What is the C++ idiom to strip leading and lagging white space from astring?

Ramon F Herrera · Sep 8, 2009

I have done blank stripping a million times, in C and Perl.

Please bear with me as I am trying to pick up the C++ "way of doing
things".

Thx,

-RFH

Francesco · Sep 8, 2009

I have done blank stripping a million times, in C and Perl.

Please bear with me as I am trying to pick up the C++ "way of doing
things".

Thx,

Just a clarification, what do you mean with "lagging"? Do you mean
"trailing"? Or you do mean multiple whitespace occurrences between
words, i.e "just like this" to become "just like this"?

STL streams have a manipulator that skips whitespace, make a search
for "skipws".

I could easily write a function for doing all the above, I believe you
can do the same, pretty like as you have done in C.

You could also use some string functions (take a look to
http://www.cppreference.com/wiki/string/find_first_not_of) to
implement such a trim_lead_double_trail_ws() function.

Best regards,
Francesco

Victor Bazarov · Sep 8, 2009

Ramon said:
I have done blank stripping a million times, in C and Perl.
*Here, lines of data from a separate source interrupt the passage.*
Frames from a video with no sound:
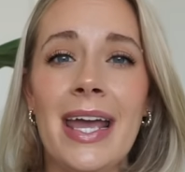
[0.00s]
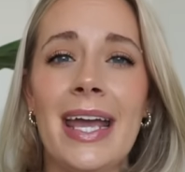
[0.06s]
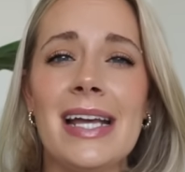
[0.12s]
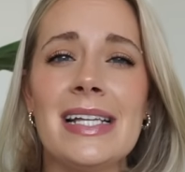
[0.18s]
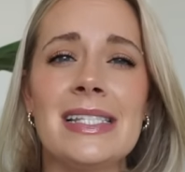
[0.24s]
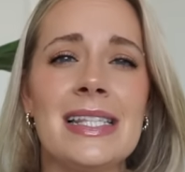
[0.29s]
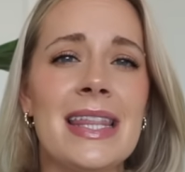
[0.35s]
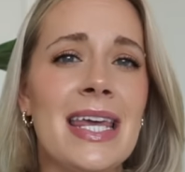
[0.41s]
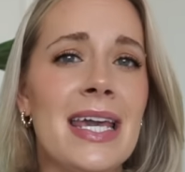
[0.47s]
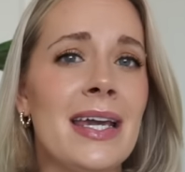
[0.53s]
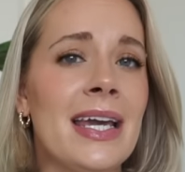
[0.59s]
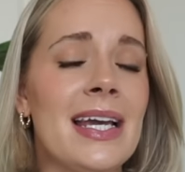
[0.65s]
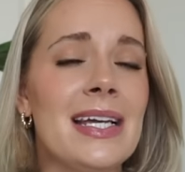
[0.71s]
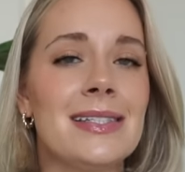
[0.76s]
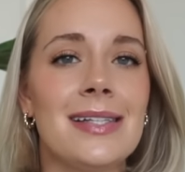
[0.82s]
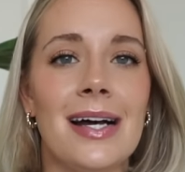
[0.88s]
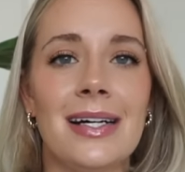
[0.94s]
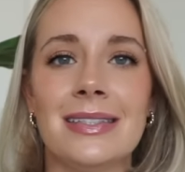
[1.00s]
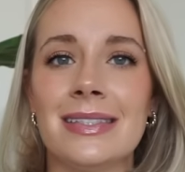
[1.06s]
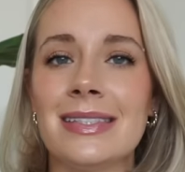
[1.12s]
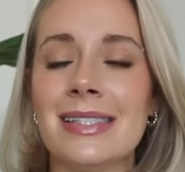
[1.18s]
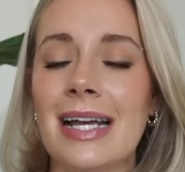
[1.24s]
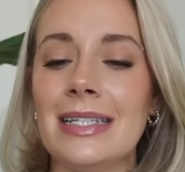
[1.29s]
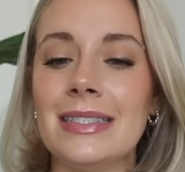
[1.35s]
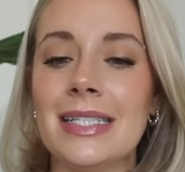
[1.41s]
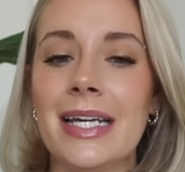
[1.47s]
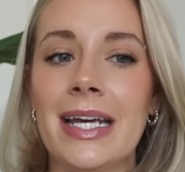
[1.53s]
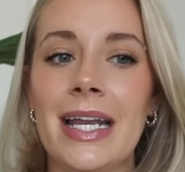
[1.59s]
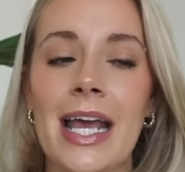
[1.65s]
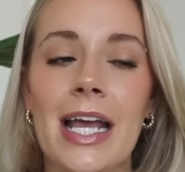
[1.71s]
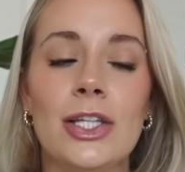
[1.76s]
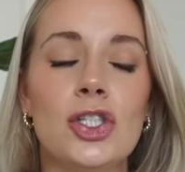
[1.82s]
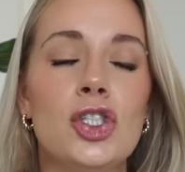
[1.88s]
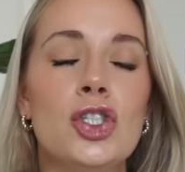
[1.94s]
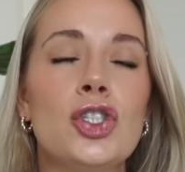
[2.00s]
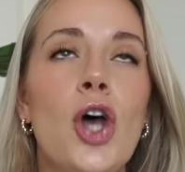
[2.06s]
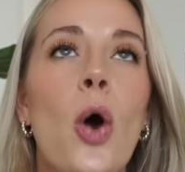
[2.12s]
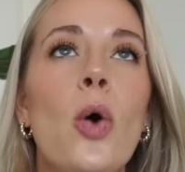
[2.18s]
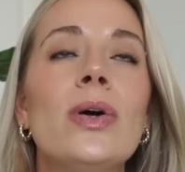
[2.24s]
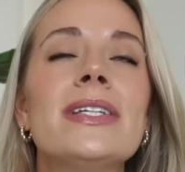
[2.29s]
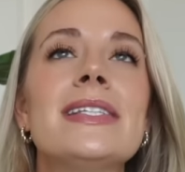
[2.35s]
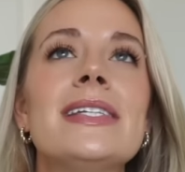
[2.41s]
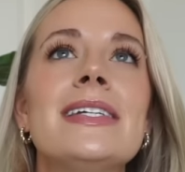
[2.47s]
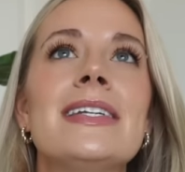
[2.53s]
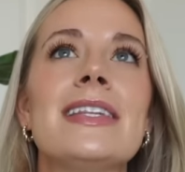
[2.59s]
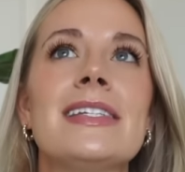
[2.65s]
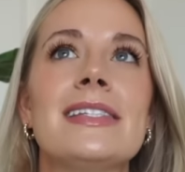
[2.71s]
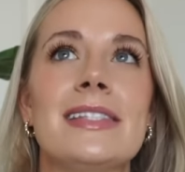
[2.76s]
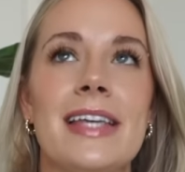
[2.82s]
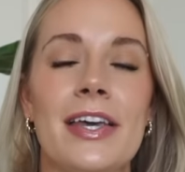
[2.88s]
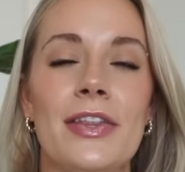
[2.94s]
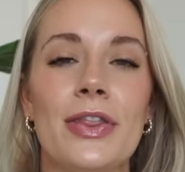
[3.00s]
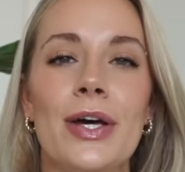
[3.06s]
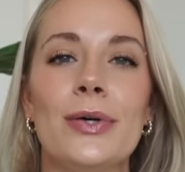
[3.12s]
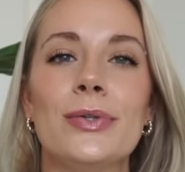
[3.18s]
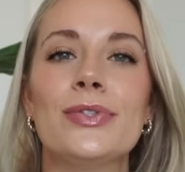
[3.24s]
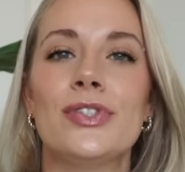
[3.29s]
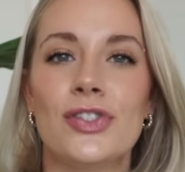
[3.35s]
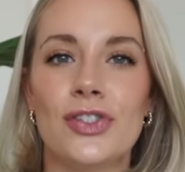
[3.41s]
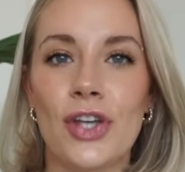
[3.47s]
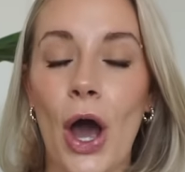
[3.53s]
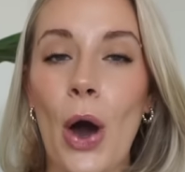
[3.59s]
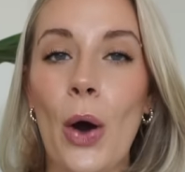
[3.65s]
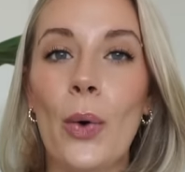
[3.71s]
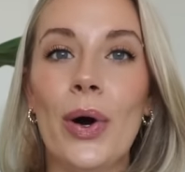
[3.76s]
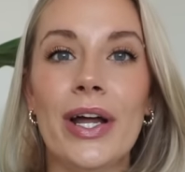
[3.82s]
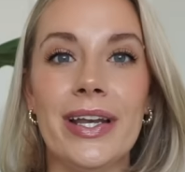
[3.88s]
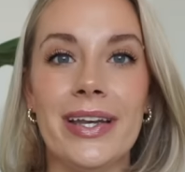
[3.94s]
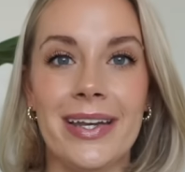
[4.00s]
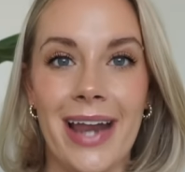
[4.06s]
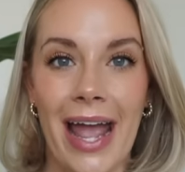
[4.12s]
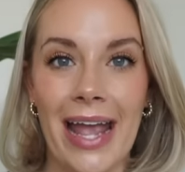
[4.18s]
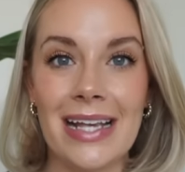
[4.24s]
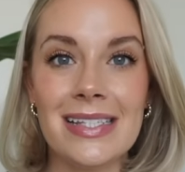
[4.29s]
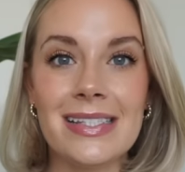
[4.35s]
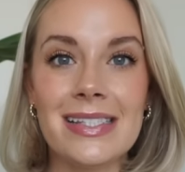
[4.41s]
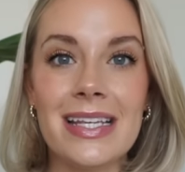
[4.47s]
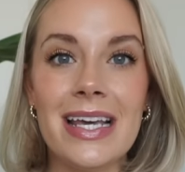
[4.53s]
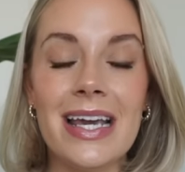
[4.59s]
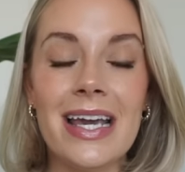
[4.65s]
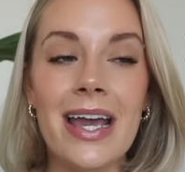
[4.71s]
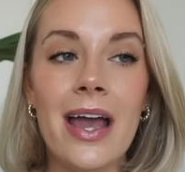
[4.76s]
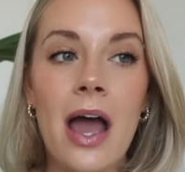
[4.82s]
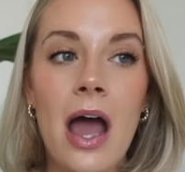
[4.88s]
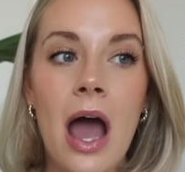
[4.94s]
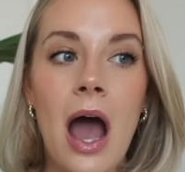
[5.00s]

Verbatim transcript: It's thick, it's unscented, it soaks into the skin though so nicely.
Please bear with me as I am trying to pick up the C++ "way of doing
things".

Not sure about the idiom, but

char const WS[] = "..."; // whatever you consider WS
str.erase(0, str.find_first_not_of(WS));
str.erase(str.find_last_not_of(WS) + 1);

should do it. If you want your WS to be determined by a function, like
'isspace' or whatnot, you need to write a functor and remove/erase those
for which the functor is true or vice versa, keep those for which the
functor yields false... A bit more convoluted.

V

Lucius Sanctimonious · Sep 8, 2009

> Just a clarification, what do you mean with
> "lagging"? Do you mean "trailing"?

Exactly.

I realize that I could write a function, but the reason I am moving
from C to C++ is because there are so many of those functions and
classes already.

-Ramon

Victor Bazarov · Sep 8, 2009

Lucius said:
Exactly.

I realize that I could write a function, but the reason I am moving
from C to C++ is because there are so many of those functions and
classes already.

Just so you don't get disappointed on your way from C to C++, most of
the code C++ programmers write is *functions*. Just happens to be that
way. The solution I proposed isn't a single function call and it would
be better wrapped in a function (or even perhaps a function template
<gasp!>).

V

Francesco · Sep 8, 2009

Just so you don't get disappointed on your way from C to C++, most of
the code C++ programmers write is *functions*. Just happens to be that
way. The solution I proposed isn't a single function call and it would
be better wrapped in a function (or even perhaps a function template
<gasp!>).

Heck, I can see Victor's reply to Lucius' (???) reply to my reply to
Ramon's post, but I cannot see Lucius (???) reply! Damn, this NNTP
thing is driving me crazy =/

Anyway, this is one of those many functions that Victor spoke about:

-------
#include <iostream>
#include <string>
#include <sstream>

using namespace std;

string trim_ws(const string& s) {
size_t begin = s.find_first_not_of(' ');
if (begin == string::npos) {
return "";
}
size_t end = s.find_last_not_of(' ') + 1;
stringstream ss;
bool skipit = false;
for (size_t i = begin; i < end; ++i) {
char ch = s;
if (ch != ' ') {
ss << ch;
skipit = false;
} else if (!skipit) {
ss << ch;
skipit = true;
}
}
return ss.str();
}

int main()
{
string s = " just like this ";
cout << "[" << s << "]" << endl;
cout << "[" << trim_ws(s) << "]" << endl;
return 0;
}
-------

Just wrote it on the fly for exercise.
You could easily extend it with the "whatever character" idea
mentioned by Victor.

Cheers,
Francesco

Ramon F Herrera · Sep 8, 2009

> Heck, I can see Victor's reply to Lucius' (???)
> reply to my reply to Ramon's post, but I cannot see
> Lucius (???) reply! Damn, this NNTP
> thing is driving me crazy =/

It is my fault, I posted from a co-worker's account which should be
only used for work, so I removed it.

-Ramon

Ramon F Herrera · Sep 8, 2009

boost::trim

http://www.boost.org/doc/libs/1_37_0/boost/algorithm/string/trim.hpp

Markus

--http://www.markus-raab.org| Probleme kann man nie mit derselben
-o) | Denkweise lösen, durch die sie entstanden
Kernel 2.6.24-1-a /\ | sind. -- Albert Einstein
on a x86_64 _\_v |

Thanks, Markus! That is exactly what I had in mind when I posted the
question. I happen to be a recent boost convert. Downloaded and
installed it yesterday.

Just to make sure, is this the correct way to add the include?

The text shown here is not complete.